Ralph Bowman said...

These riots of the last few years are child’s play compared to the riots of the 60’s.
The 1960s saw the most serious and widespread series of race riots in the history of the United States. Major riots occurred in Birmingham, Alabama , in 1963; New York City in 1964; Watts in Los Angeles, California , in 1965; and Chicago, Illinois , in 1966. In 1967, alone, Tampa, Florida ; Cincinnati, Ohio ; Atlanta, Georgia ; Newark, Plainfield, and New Brunswick, New Jersey ; and Detroit, Michigan , all had riots. Riots erupted in more than 110 U.S. cities on April 4, 1968, the night civil rights leader Martin Luther King Jr. (1929–1968) was assassinated.

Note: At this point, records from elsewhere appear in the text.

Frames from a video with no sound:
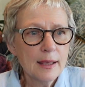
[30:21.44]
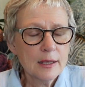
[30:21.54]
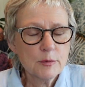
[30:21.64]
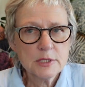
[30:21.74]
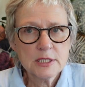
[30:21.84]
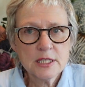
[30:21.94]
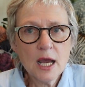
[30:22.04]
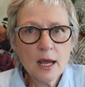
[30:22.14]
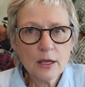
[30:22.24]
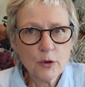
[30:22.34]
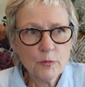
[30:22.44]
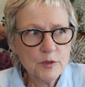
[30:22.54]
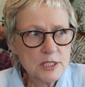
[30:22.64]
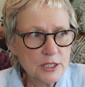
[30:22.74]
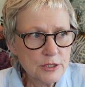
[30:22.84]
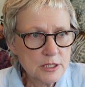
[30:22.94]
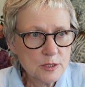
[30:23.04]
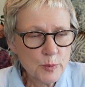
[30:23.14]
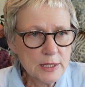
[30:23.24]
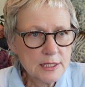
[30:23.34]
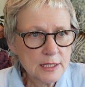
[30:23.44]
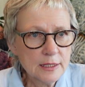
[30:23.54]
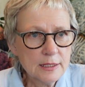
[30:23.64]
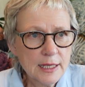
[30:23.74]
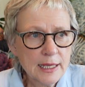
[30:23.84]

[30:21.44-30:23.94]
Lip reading: It was dark, obviously, because it's winter,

I think the homeless in the streets are nothing compared to the homeless sofa surfing every night, reclining front seat sleepovers,
relatives in trailers in the driveway and back 40, transformed garages with blackout windows, park and move, park and move throughout the neighborhood …ghosts …..most who work who will never rest. Populated with so many children, so many children.

Jane said...

I've been to hundreds of protests on various issues, including anti-Vietnam War, anti-Iraq War, Occupy, and BLM. There are always a few people on the fringe who come looking for a fight, or to trash something. Sometimes the crowd leaves by midnight and the bad actors take over. During the main event, peacekeepers restrain the violent ones, but late at night they won't risk getting between the criminals and the police. As for the issue of homelessness, we need to go back to Reagan. He cut affordable housing programs by 80%. The single-room-occupancy hotels where most very poor people lived shut down. Instead of a few people too drunk to stay in the SROs, suddenly there were hundreds of thousands of people living in the street, including families. Before you judge that the millions now homeless are all lazy drug addicts, think about what you would do if the only jobs you could get would not pay for rent, and how you would deal with the anxiety, shame, and anger you would suffer. Don't even get me started on all the poor women trying to support children by themselves. This is a cruel society where inequality has gotten steadily worse for 40 years. Many of our problems can be traced to the mean-spiritedness of Republican administrations. Blaming liberals is a cynical move; classic Trump, really, to accuse your opponents of what you yourself have done.

Low Dudgeon said...

Jane--

The after-midnight bad actors in our cities are almost all leftists, like the before-midnight folks are. That's the point, and why the before-midnight folks have been soft on them, including so-called social justice prosecutors.

"Blame Reagan" is a canard. Progressives sought successfully beginning in the 1970s to empty facilities and raise barriers to involuntary civil and criminal commitment, and to normalize and empower those with mental diseases and defects, with well-intended civil rights motivations, but ultimately disastrous results.